While Transformers are dominated by floating-point (FP) Matrix-Multiplications, their aggressive acceleration through dedicated hardware or many-core programmable systems has shifted the performance bottleneck to non-linear functions like Softmax. Accelerating Softmax is challenging due to its non-pointwise, non-linear nature, with exponentiation as the most demanding step.

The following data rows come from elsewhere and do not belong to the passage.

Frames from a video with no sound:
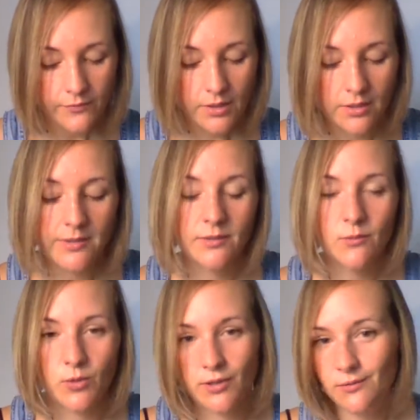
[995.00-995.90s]
because
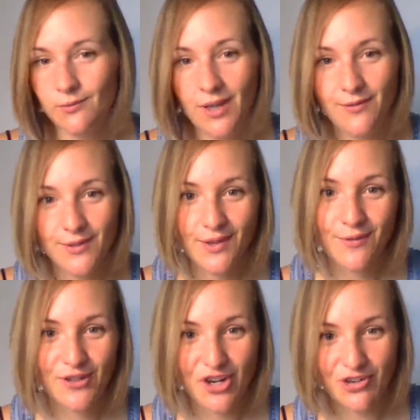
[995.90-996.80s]
life is
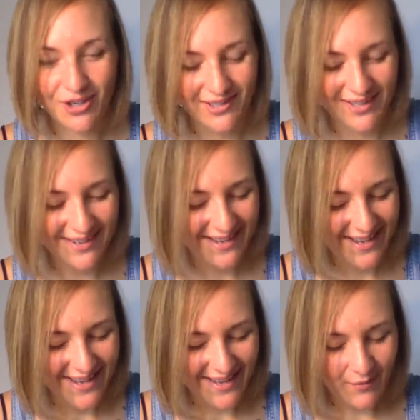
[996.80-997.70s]
ever-changing and
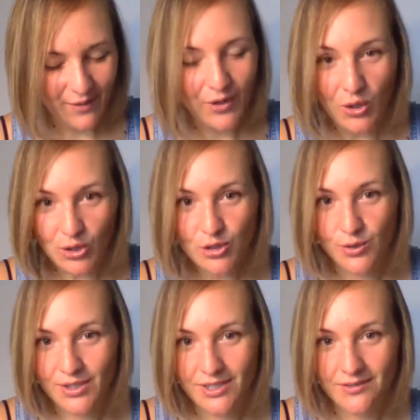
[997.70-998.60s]
we have to learn
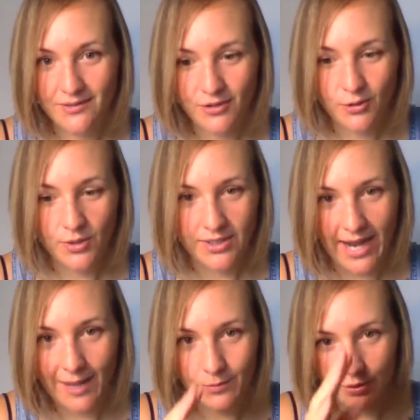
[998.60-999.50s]
to, to
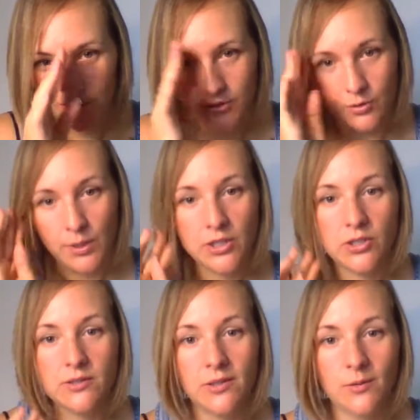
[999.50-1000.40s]
adapt to
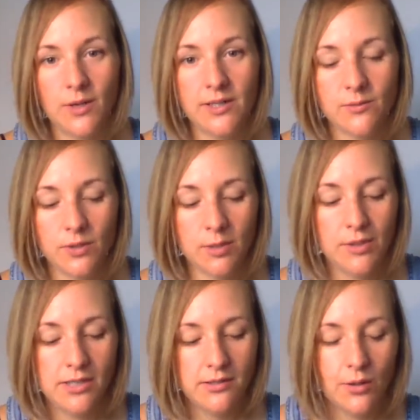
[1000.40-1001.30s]
situations. Otherwise we're going to
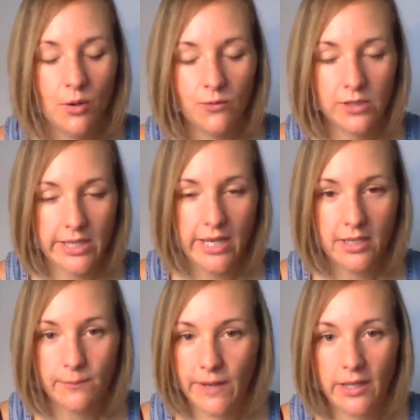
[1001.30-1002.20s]
be
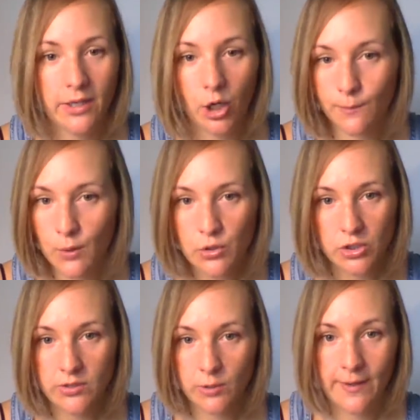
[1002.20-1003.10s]
overtaken by like our
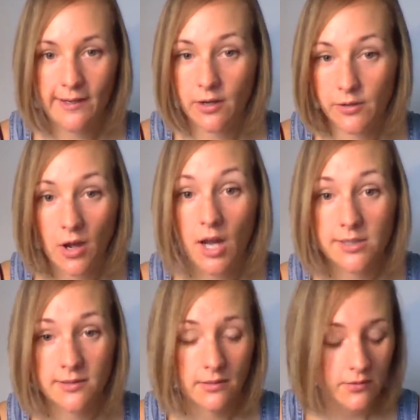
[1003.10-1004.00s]
emotions or by our
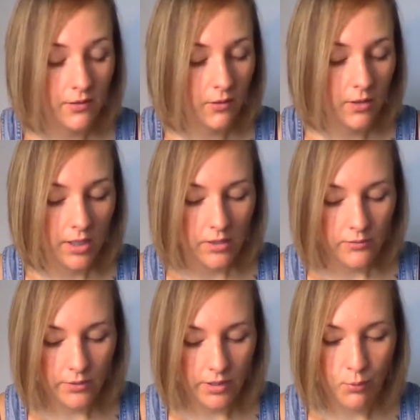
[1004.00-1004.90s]
thoughts. And so it's
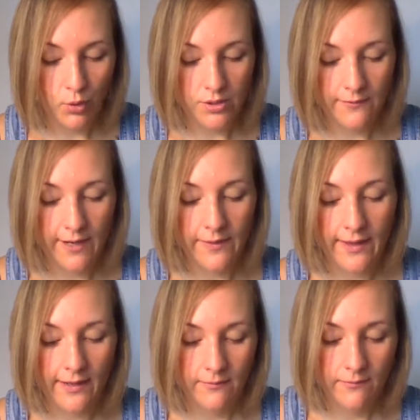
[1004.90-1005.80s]
really important to find
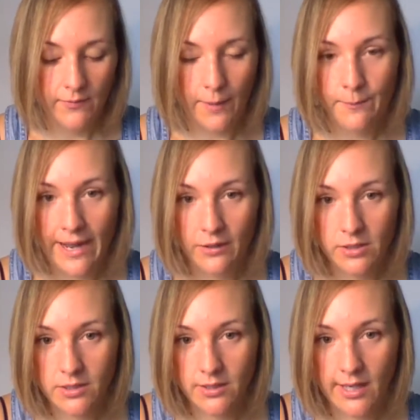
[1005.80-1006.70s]
that, that
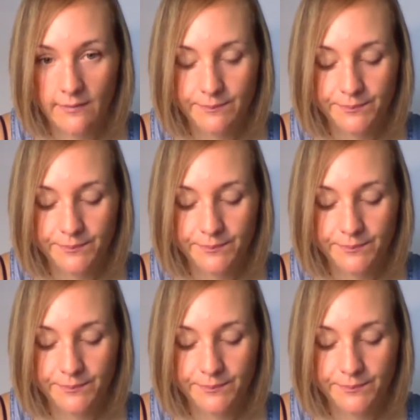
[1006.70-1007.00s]
balance and that,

To address this, we design a custom arithmetic block for Bfloat16 exponentiation leveraging a novel approximation algorithm based on Schraudolph’s method. This block is integrated into the floating-point unit (FPU) of the RISC-V cores of a compute cluster through custom instruction set architecture (ISA) extensions, with a negligible area overhead of 1%. By optimizing the software kernels to leverage this extension, we execute Softmax with 162.7× less latency and 74.3× less energy compared to the baseline cluster, achieving an 8.2× performance improvement and 4.1× higher energy efficiency for the FlashAttention-2 kernel in GPT-2 configuration.
Moreover, the proposed approach enables a multi-cluster system to efficiently execute end-to-end inference of pre-trained Transformer models, such as GPT-2, GPT-3, and ViT, achieving up to 5.8× and 3.6× reduction in latency and energy consumption, respectively, without requiring re-training and with negligible accuracy loss.